**Work to be completed**
Begin with the line below holding "[38:07.87-38:08.87]" and go on through the line holding "Transcript: intense. But", duplicating each line exactly and leaving out pictures.

**Material to process**
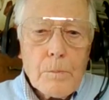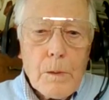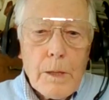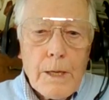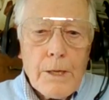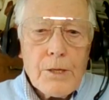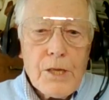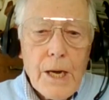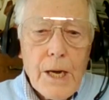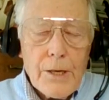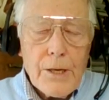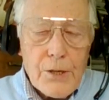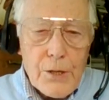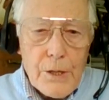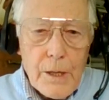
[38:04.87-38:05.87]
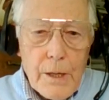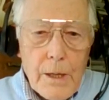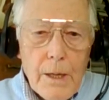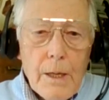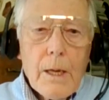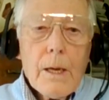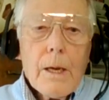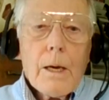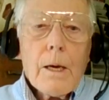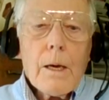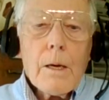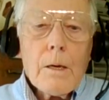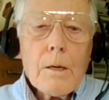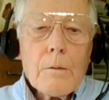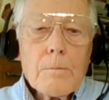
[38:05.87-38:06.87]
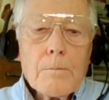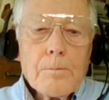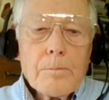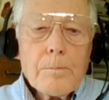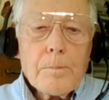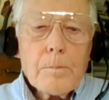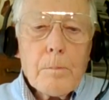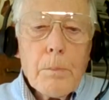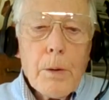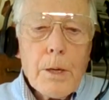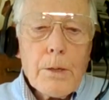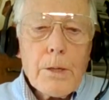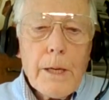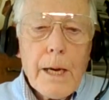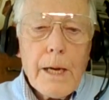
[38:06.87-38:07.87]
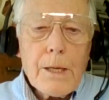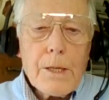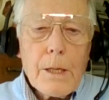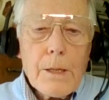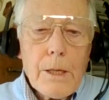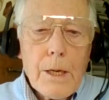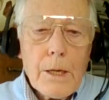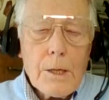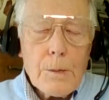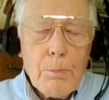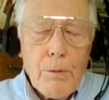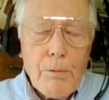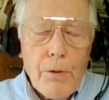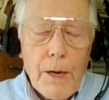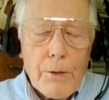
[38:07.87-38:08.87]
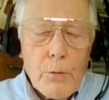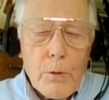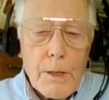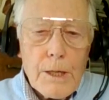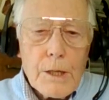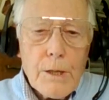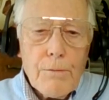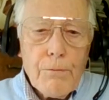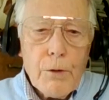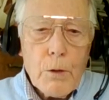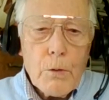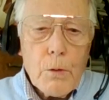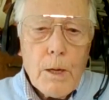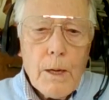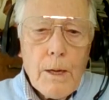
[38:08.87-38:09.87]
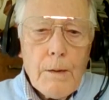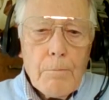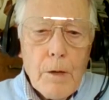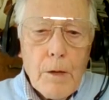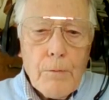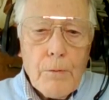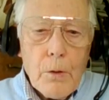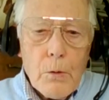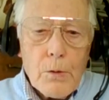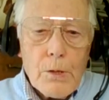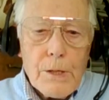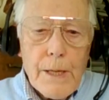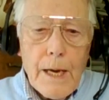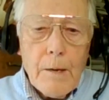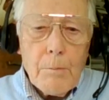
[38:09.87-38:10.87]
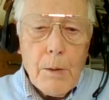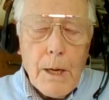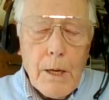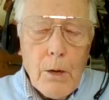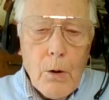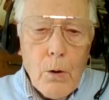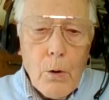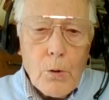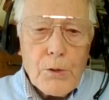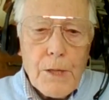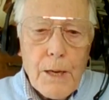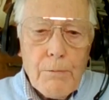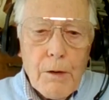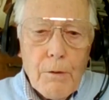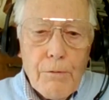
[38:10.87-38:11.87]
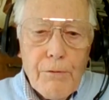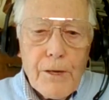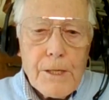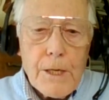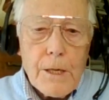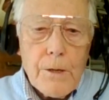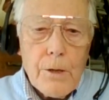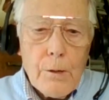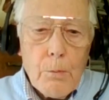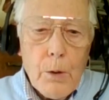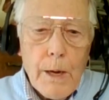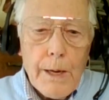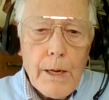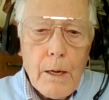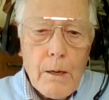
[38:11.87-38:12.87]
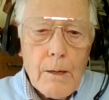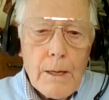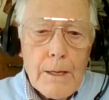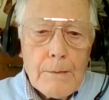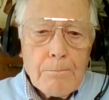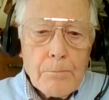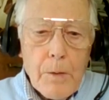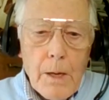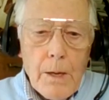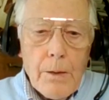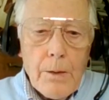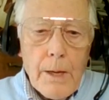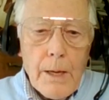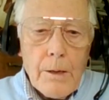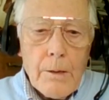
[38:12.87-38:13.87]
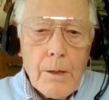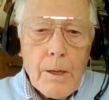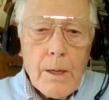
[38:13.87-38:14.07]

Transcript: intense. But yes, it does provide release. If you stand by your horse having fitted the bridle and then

---

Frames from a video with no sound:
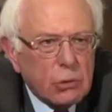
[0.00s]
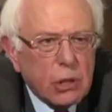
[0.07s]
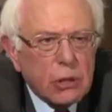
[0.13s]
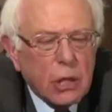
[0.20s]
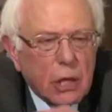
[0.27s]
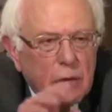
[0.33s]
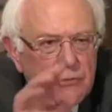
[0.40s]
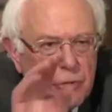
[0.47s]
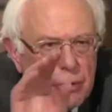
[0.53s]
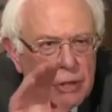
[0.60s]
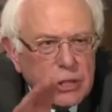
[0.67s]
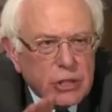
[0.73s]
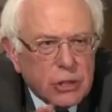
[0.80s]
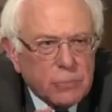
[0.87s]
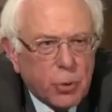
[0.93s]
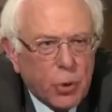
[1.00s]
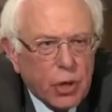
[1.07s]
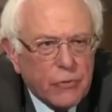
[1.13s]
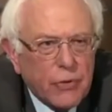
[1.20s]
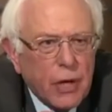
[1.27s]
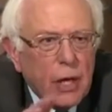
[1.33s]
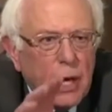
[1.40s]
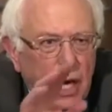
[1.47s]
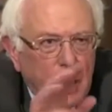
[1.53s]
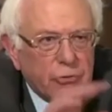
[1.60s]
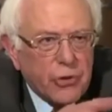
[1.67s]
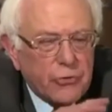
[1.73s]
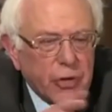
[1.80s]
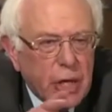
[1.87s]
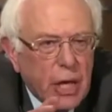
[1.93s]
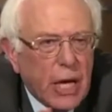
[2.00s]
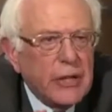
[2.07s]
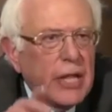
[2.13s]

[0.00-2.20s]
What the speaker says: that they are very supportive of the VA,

**Exercise response**
[38:07.87-38:08.87]
[38:08.87-38:09.87]
[38:09.87-38:10.87]
[38:10.87-38:11.87]
[38:11.87-38:12.87]
[38:12.87-38:13.87]
[38:13.87-38:14.07]

Transcript: intense. But yes, it does provide release. If you stand by your horse having fitted the bridle and then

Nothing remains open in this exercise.